Well, this particular thing has never happened to me (yet), but if I were to ever find myself in some crazy situation where a madman forced me to describe my life here with one simple, but over-used and worn-out phrase, I think (between my sobs of fear) I'd choke out the well-exhausted "It never gets boring."

And how.

Now, dear friends and family (of which there are possibly a good 8-10 of you that ever even occasionally glance this way), please do not misunderstand me as comparing you with said surly interrogator when I confess to you all that actually the never-getting-boring is a good deal of the reason why I have so rarely found (made?) time to keep you apprised of my daily goings-on.
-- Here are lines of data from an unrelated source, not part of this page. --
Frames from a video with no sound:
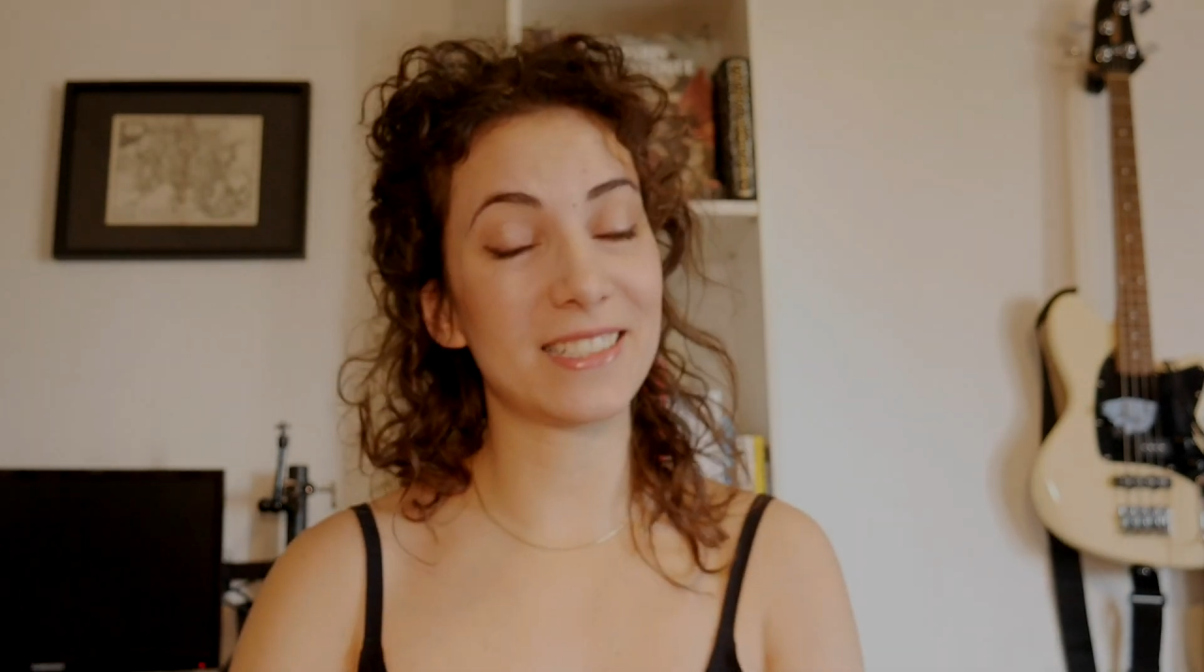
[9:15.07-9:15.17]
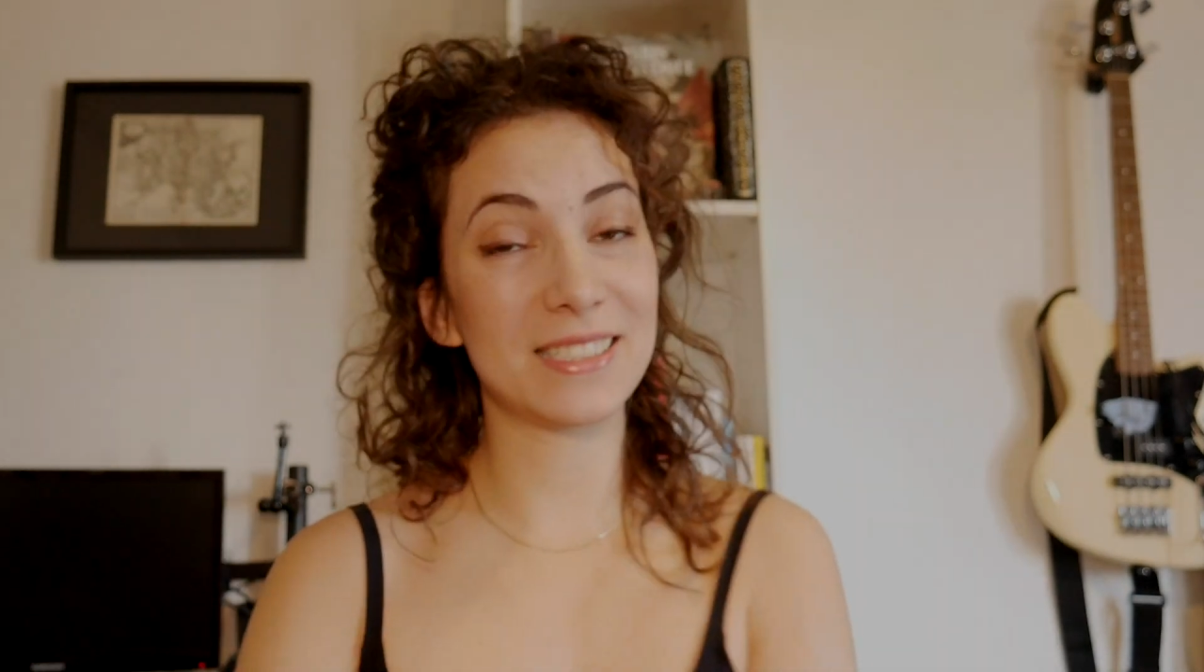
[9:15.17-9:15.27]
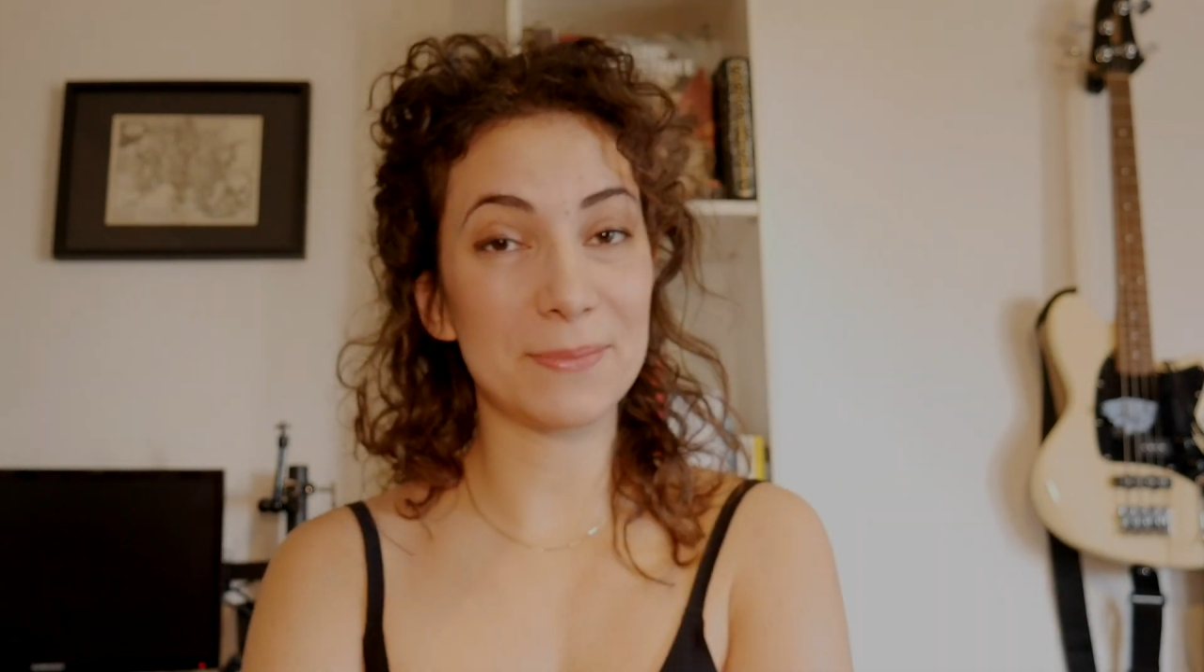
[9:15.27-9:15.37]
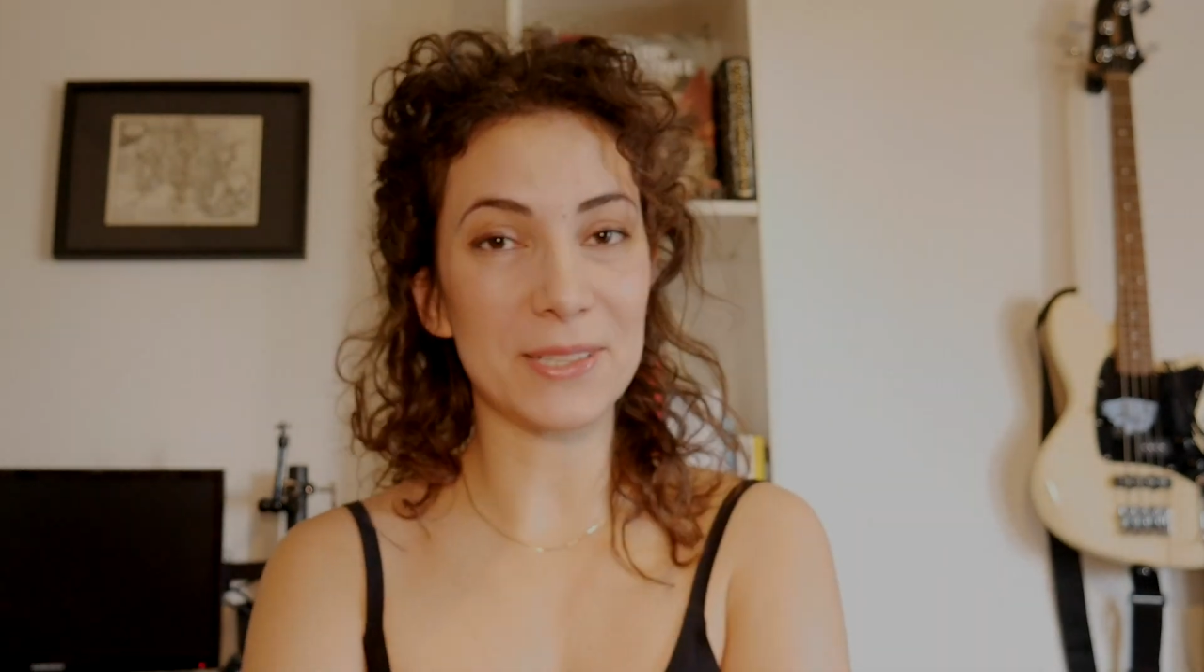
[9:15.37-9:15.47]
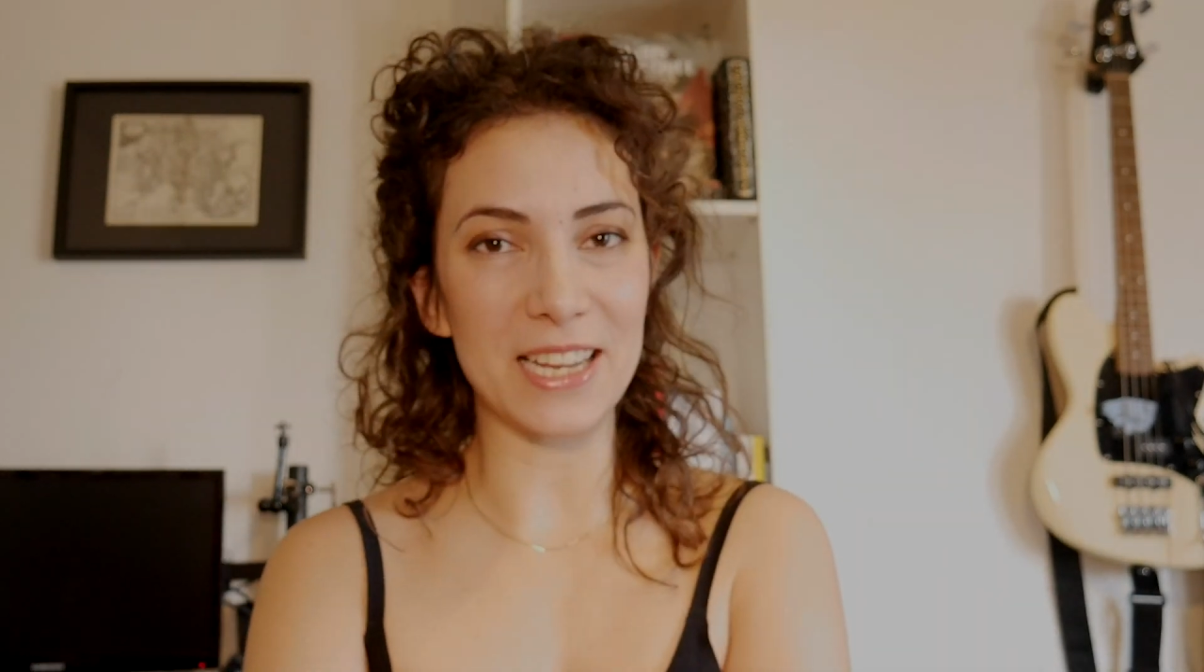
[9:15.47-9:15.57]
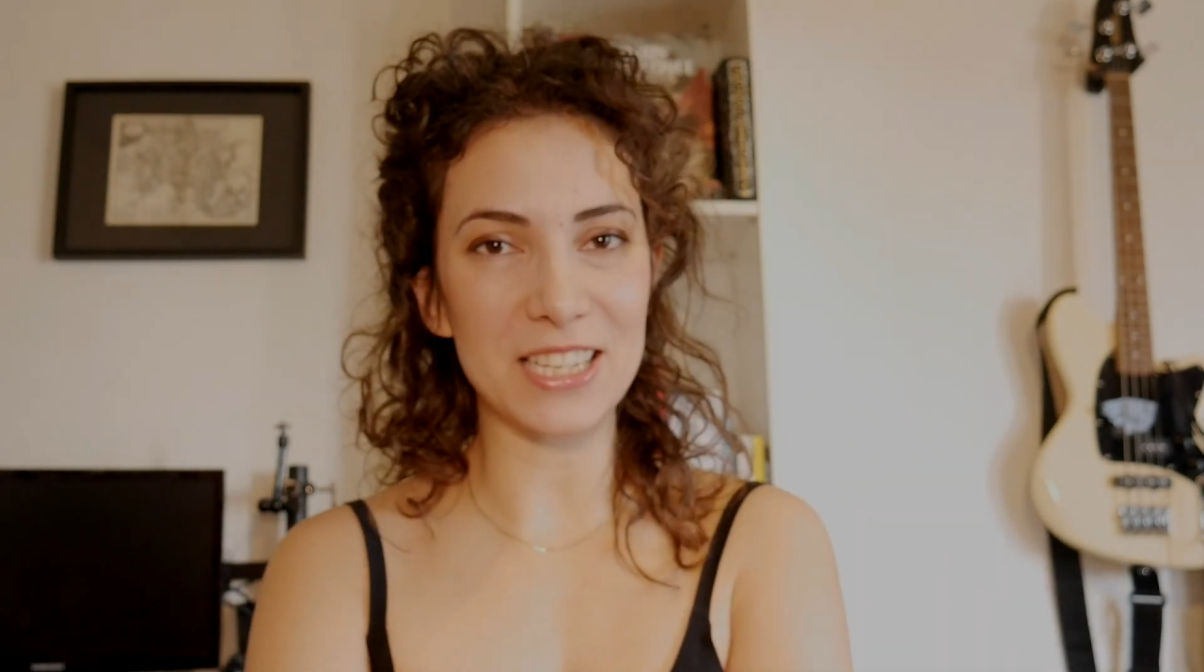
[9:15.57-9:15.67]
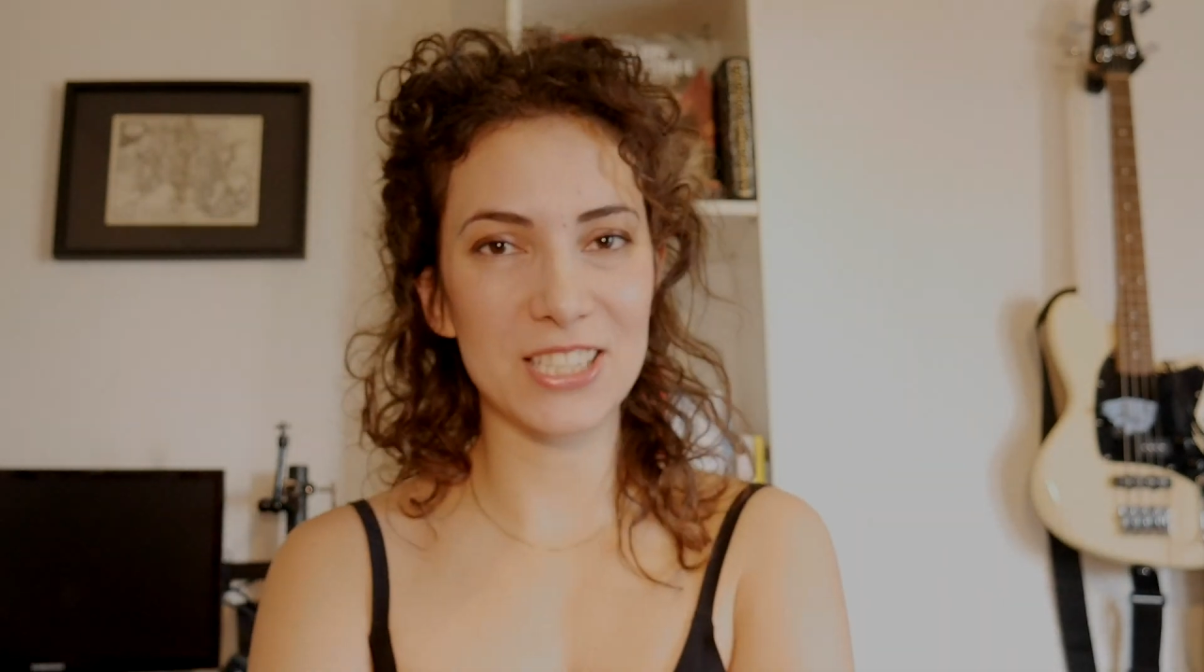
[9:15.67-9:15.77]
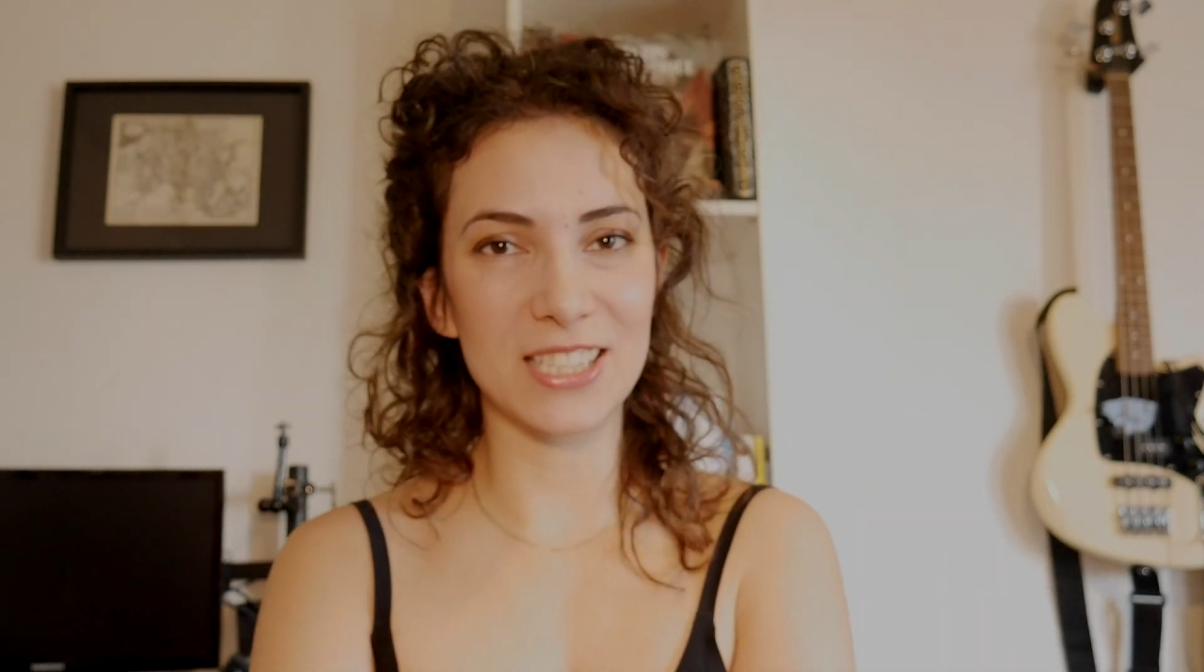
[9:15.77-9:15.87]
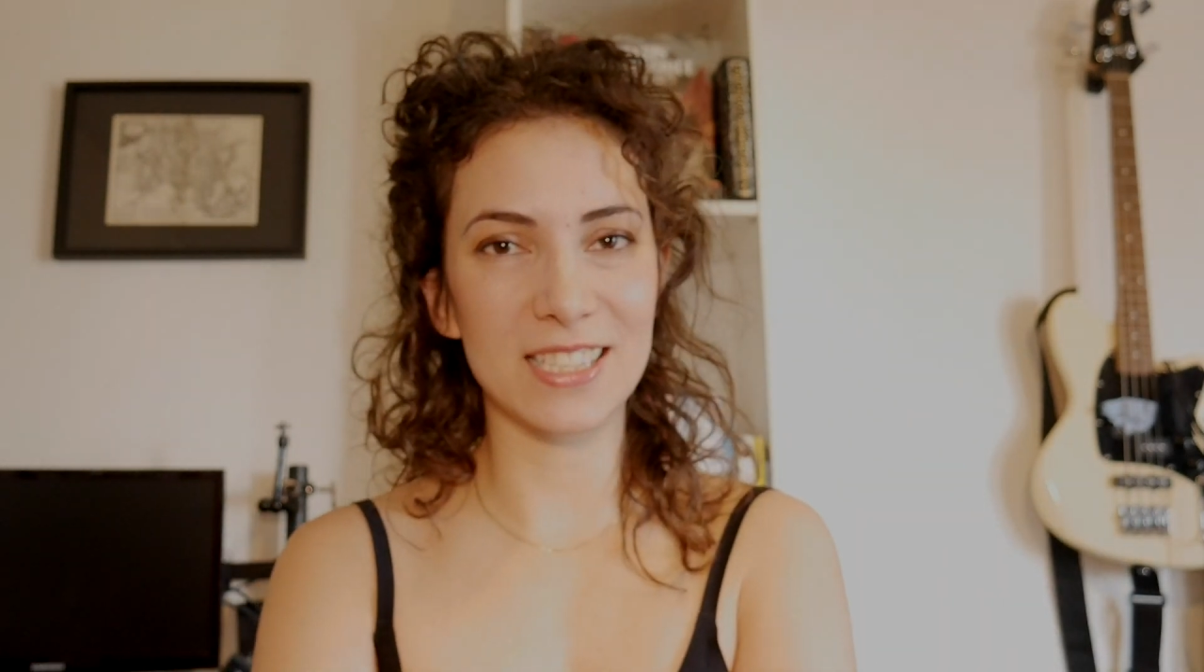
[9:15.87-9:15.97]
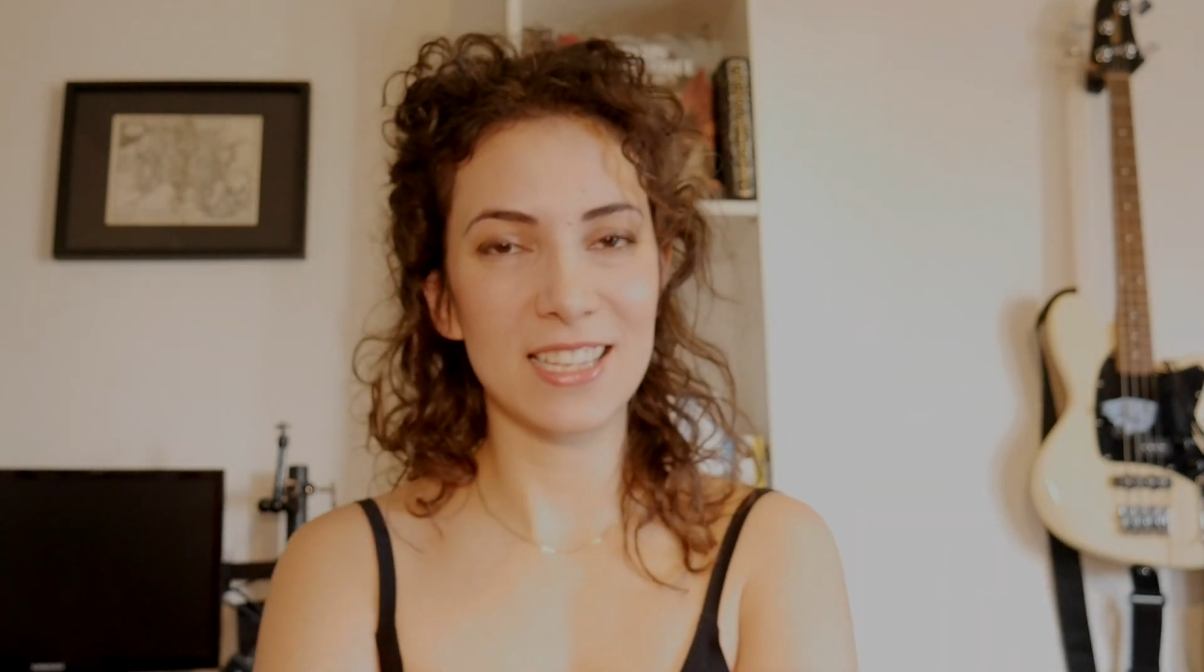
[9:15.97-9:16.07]

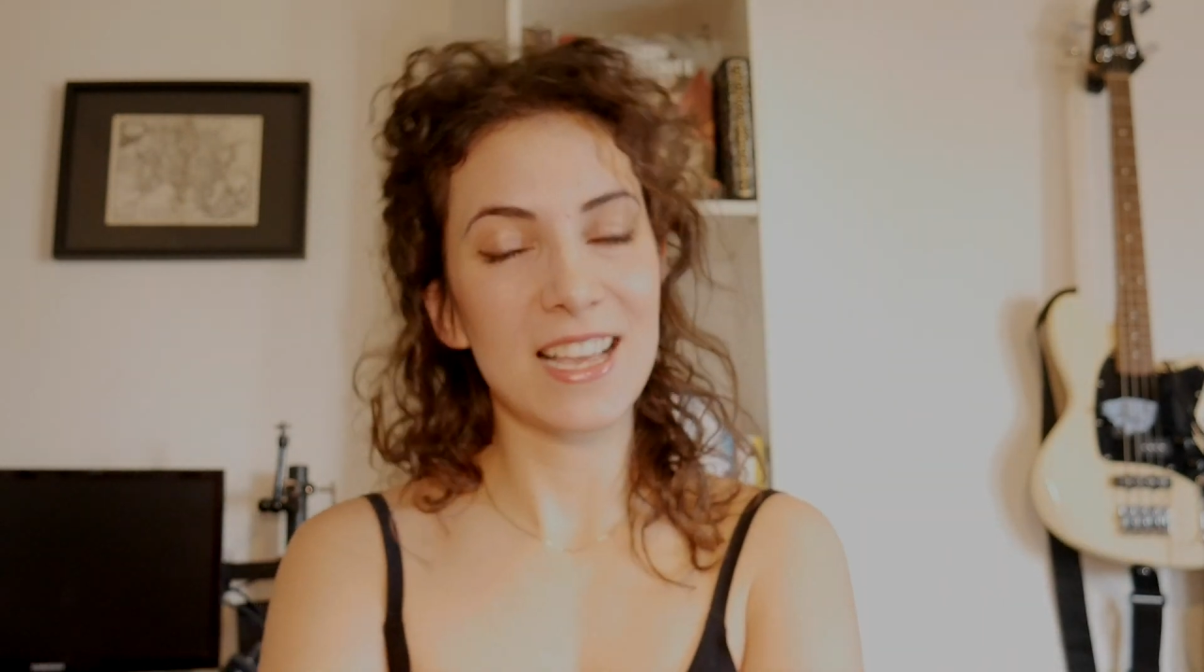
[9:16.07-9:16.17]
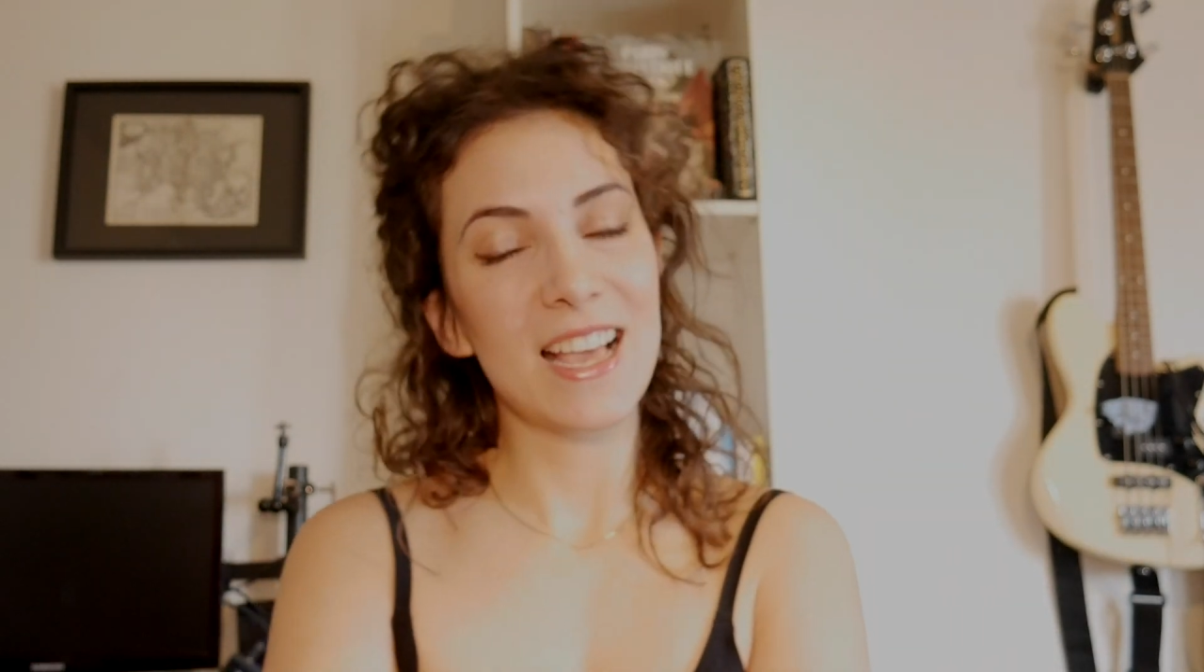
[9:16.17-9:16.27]
inspiration.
I'm still working out how to strike any kind of balance.  You see, there are times that something happens and I think, "I must let everyone know about this!"  However, that is all too often followed by an event that entirely eclipses it, or the saddening realization that it is something that would be better left out of the glaring publicity that is the internet.  So, too many times, I opt to post about the somewhat amusing, yet mundane in my life, or (far more often) to forego sharing anything altogether.  Like many, much more talented individuals before me, I usually choose to highlight whatever humor can be found instead of getting bogged down in the difficulties.  However, that is not to say that they don't exist.

Actually, for some friends that are quite dear to me, the scenario I described above is decidedly more possible than it is for myself (minus the mustache and the cliche).  I hope that as you think of me, you'll also remember them.  When I complain about my suffering (usually in regard to not having a higher beef/cheese/milk - any cow product, really - dietary intake), I'm ashamed to remember the very real issues they face.

I won't go into too many details here, but suffice it to say that many of my students face deep personal choices that are causing them to struggle with things I can't even begin to imagine facing.

Interestingly enough, the day I began typing this (nearly a week ago), I was given some news of even more changes that are coming that will have an impact on my life here.  So, the rest of the week has been...err, fun...as the new "normal" has been taking everything in stride and just waiting to see what comes next.  All that to say, I'd certainly appreciate any positive thoughts you're willing to send regarding wisdom for us (I'm including other teachers in that request), and peaceful hearts and minds for our students.

I'll also take advice on deterring surly, mustached men if you've got any.  You know, just in case.